Using machine learning models in products is hard. Most companies fail at extracting value from them because they can’t operationalize models properly.
We have gotten good at creating models and iterating on them, but most companies still don’t use them well. A model with acceptable performance that you can use is better than a great model that you can’t. Then why are companies having so many issues leveraging them?
In this blog post, we show that some challenges are analogous to those before DevOps. We’ll also show that others introduce a new level in the development and operation process that requires a new stack.
The lessons here come from building ML products and platforms at companies like Twitter, NVIDIA, Cloudera, Google, and others. These companies have invested heavily in building their in-house ML platforms or external products for a variety of scenarios.
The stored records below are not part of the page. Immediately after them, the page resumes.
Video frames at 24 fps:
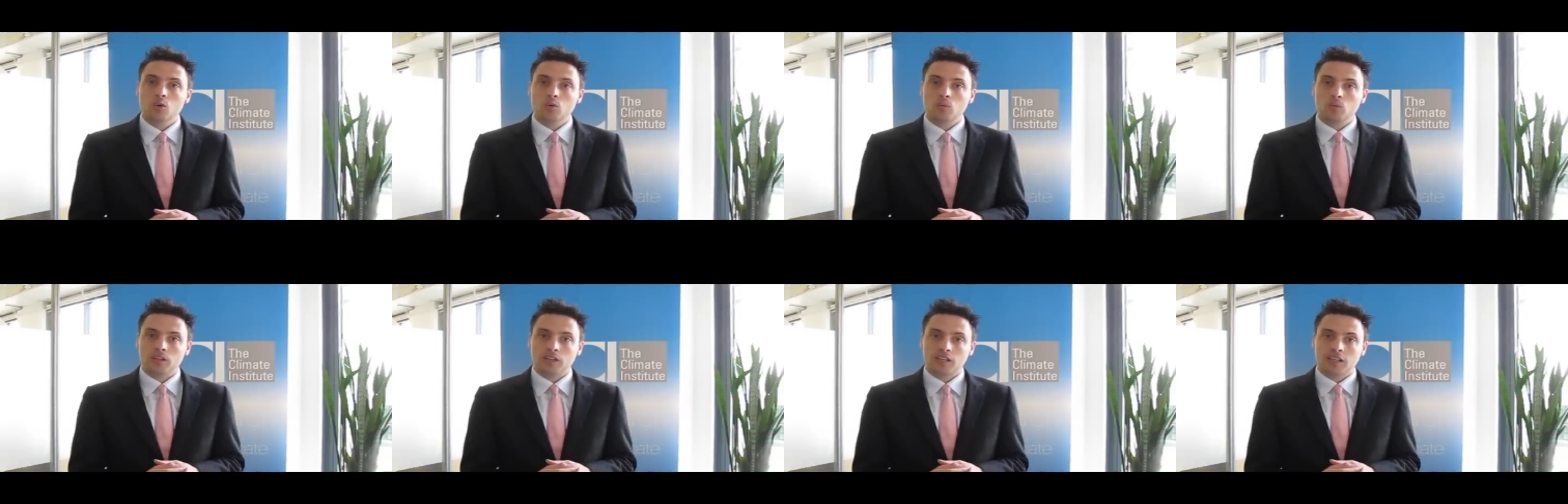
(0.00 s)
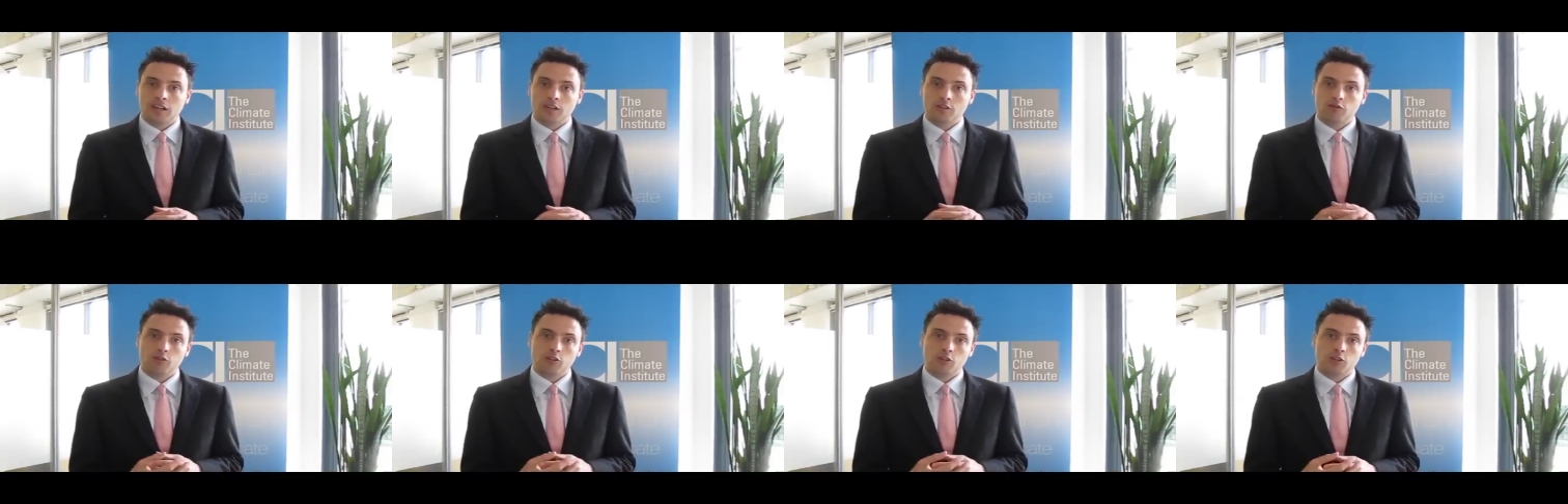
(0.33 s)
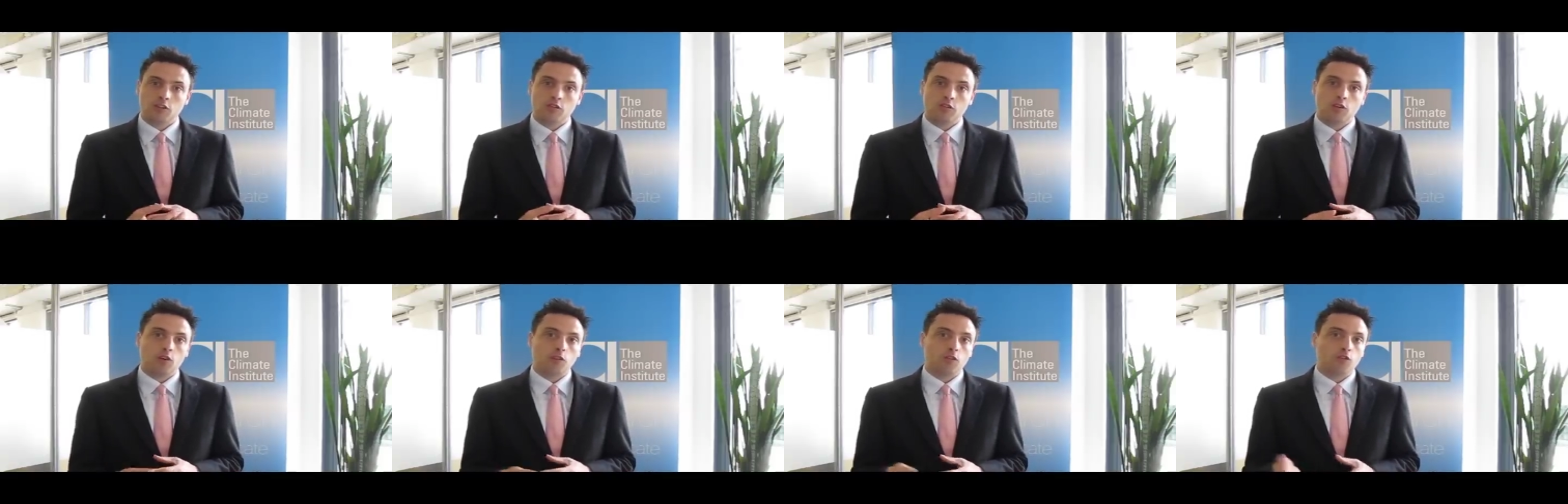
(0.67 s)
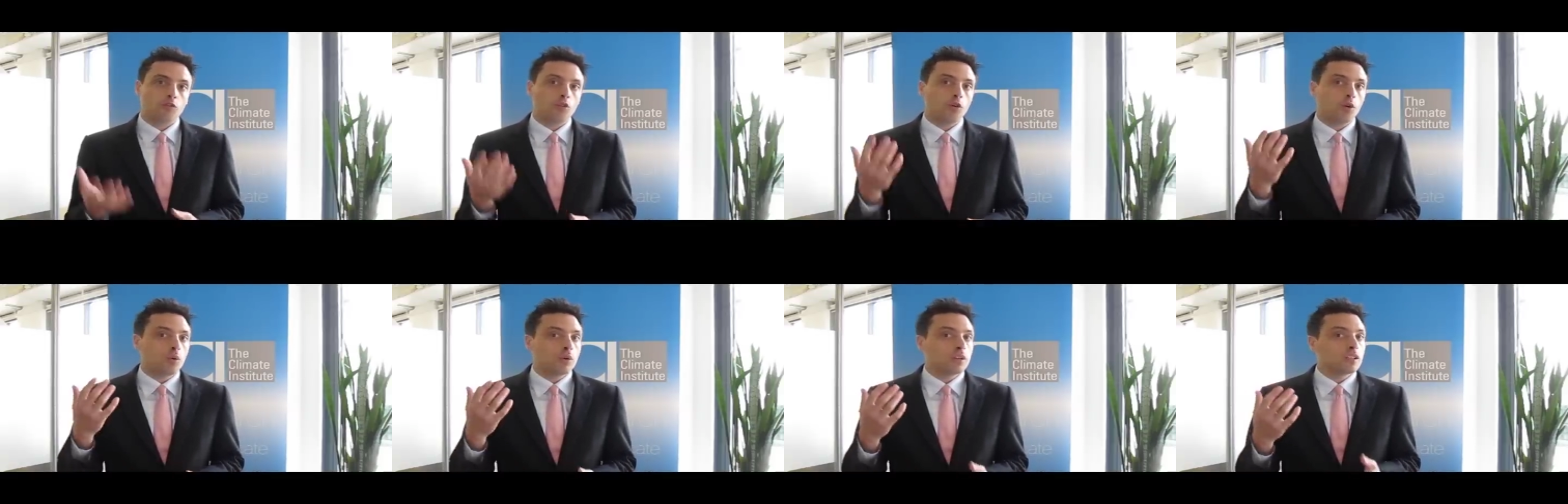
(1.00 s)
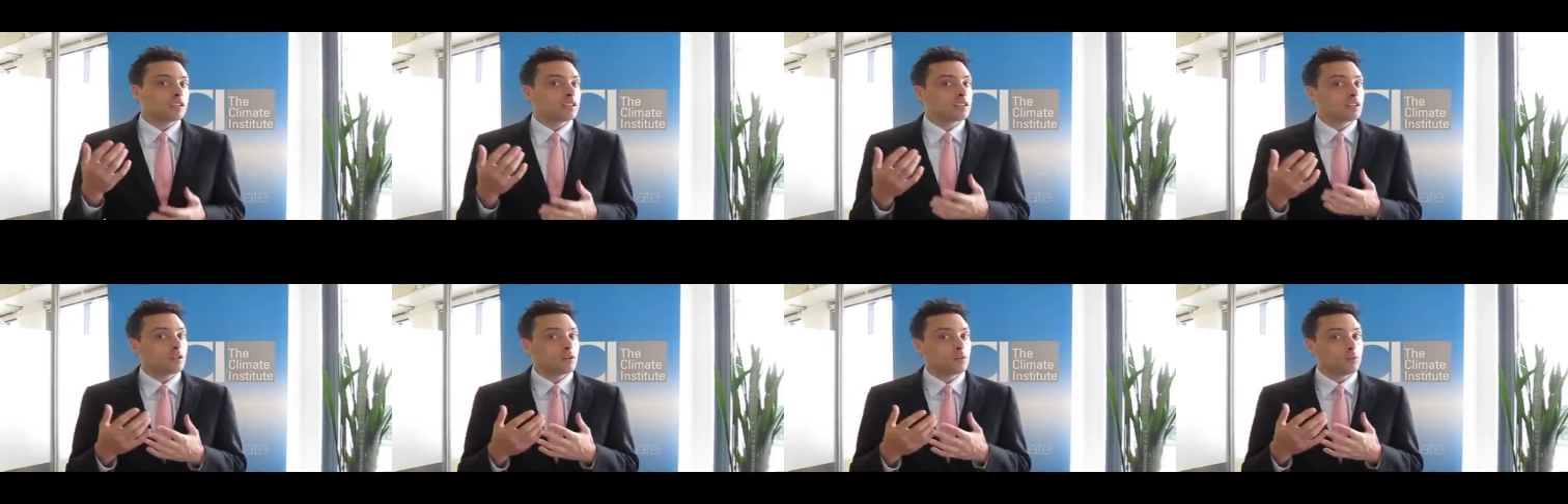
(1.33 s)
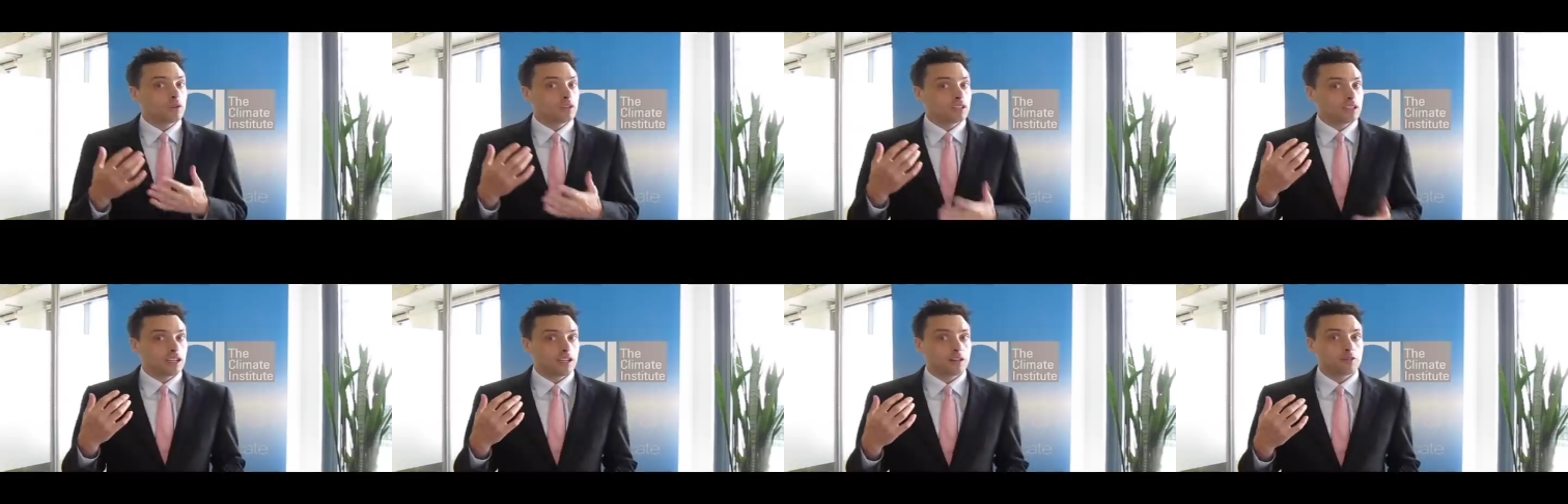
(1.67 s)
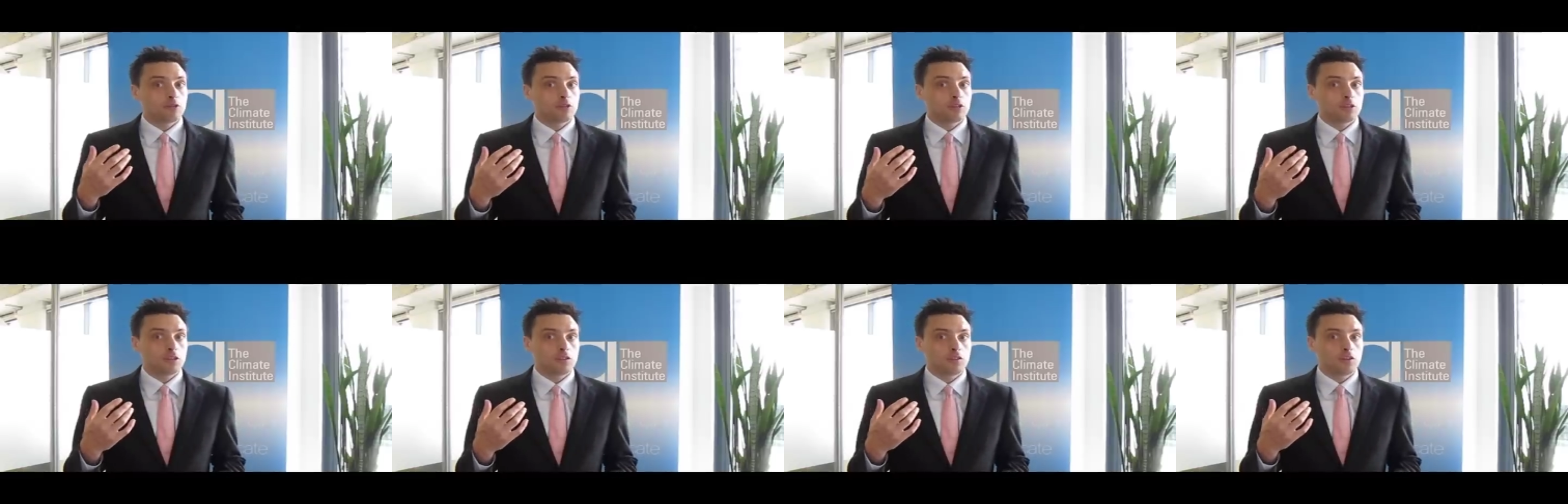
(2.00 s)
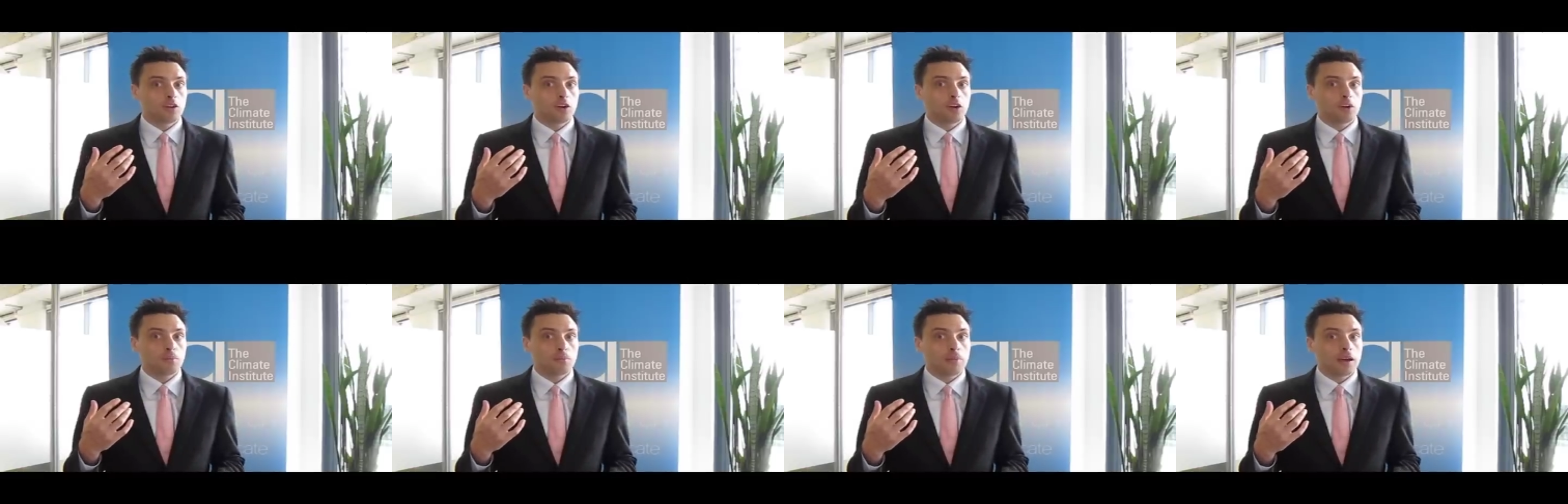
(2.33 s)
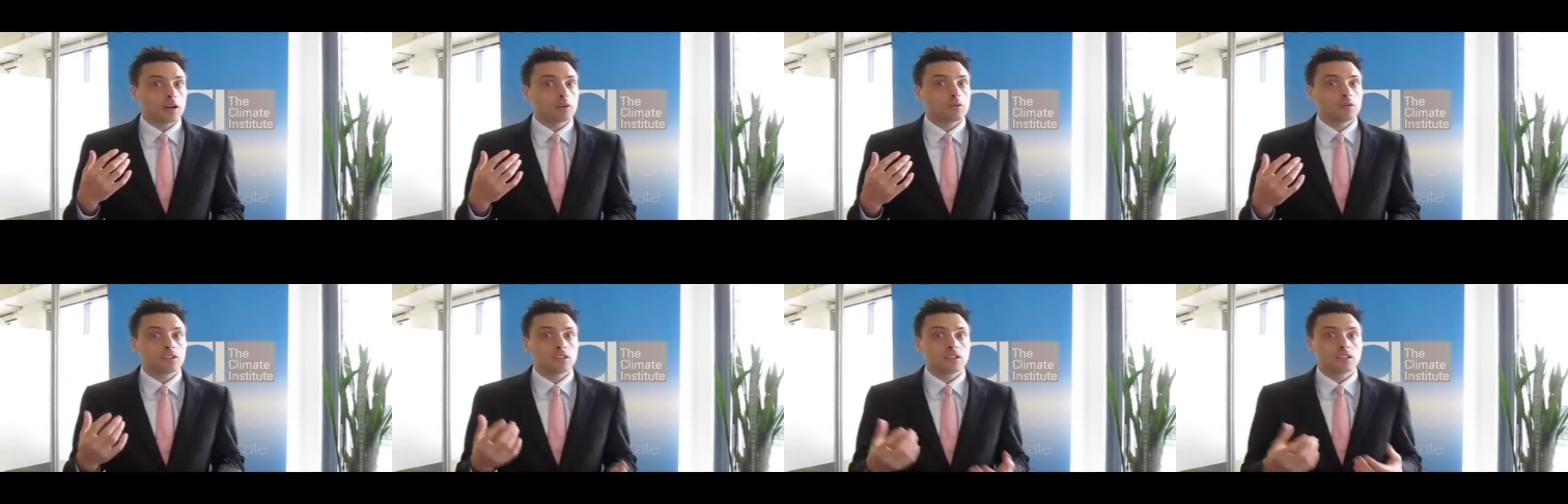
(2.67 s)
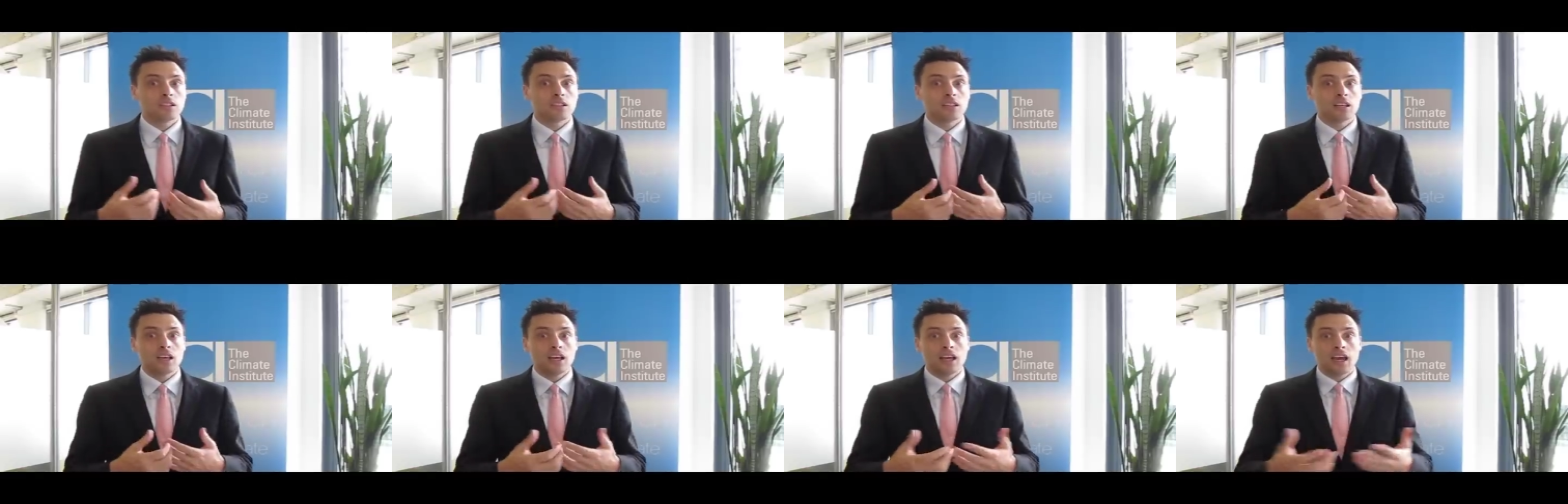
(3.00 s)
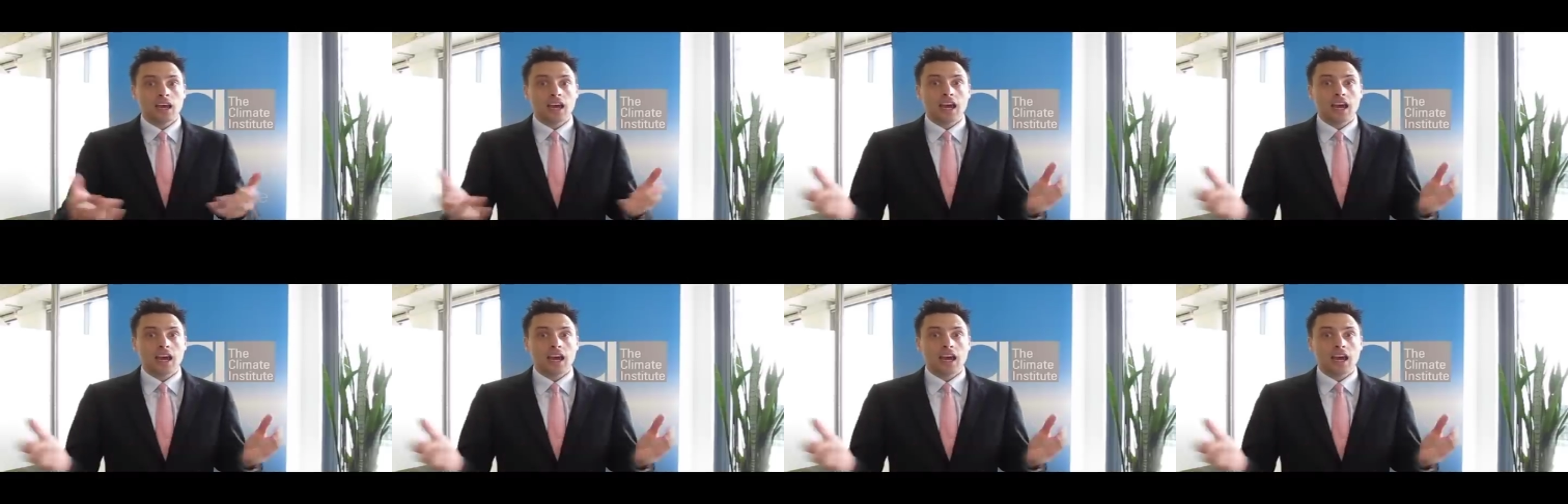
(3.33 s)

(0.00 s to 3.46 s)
which countries have gone forwards, which countries have gone backwards,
Moving development closer to operations
Two decades ago, software development was painful. Developers and operators were silos, and making any changes was an adventure. DevOps helped us fix that with a simple shift in mindset: developers should own their software end-to-end, and operators should support them. Operators could focus on building robust IT infrastructure instead of handling each application individually. Meanwhile, developers could speed their development practices by using the tools as their product demanded. This change was the first wave of operationalization, and it changed how we do software.
Around the same time, data started to become more relevant via analytics. The goal was to understand the data companies had available. Seeing the success of DevOps, analytics professionals partnered with their operators to create DataOps. In this case, analysts could focus on their business use case while operators made their use reliable.
Today, machine learning faces a similar challenge. The goal of ML is to help products make decisions on the spot. For example, which messages to show from a search query. These applications focus on actively improving the business instead of just providing insights. However, these more complex applications also have requirements we had never seen, and the operations world is just starting to adjust.
We now face a similar challenge for model developers that we have encountered before in software development:
- Data scientists don’t own their work end-to-end. Instead, they send their models to a software developer and data engineer to build the machinery on a case by case basis.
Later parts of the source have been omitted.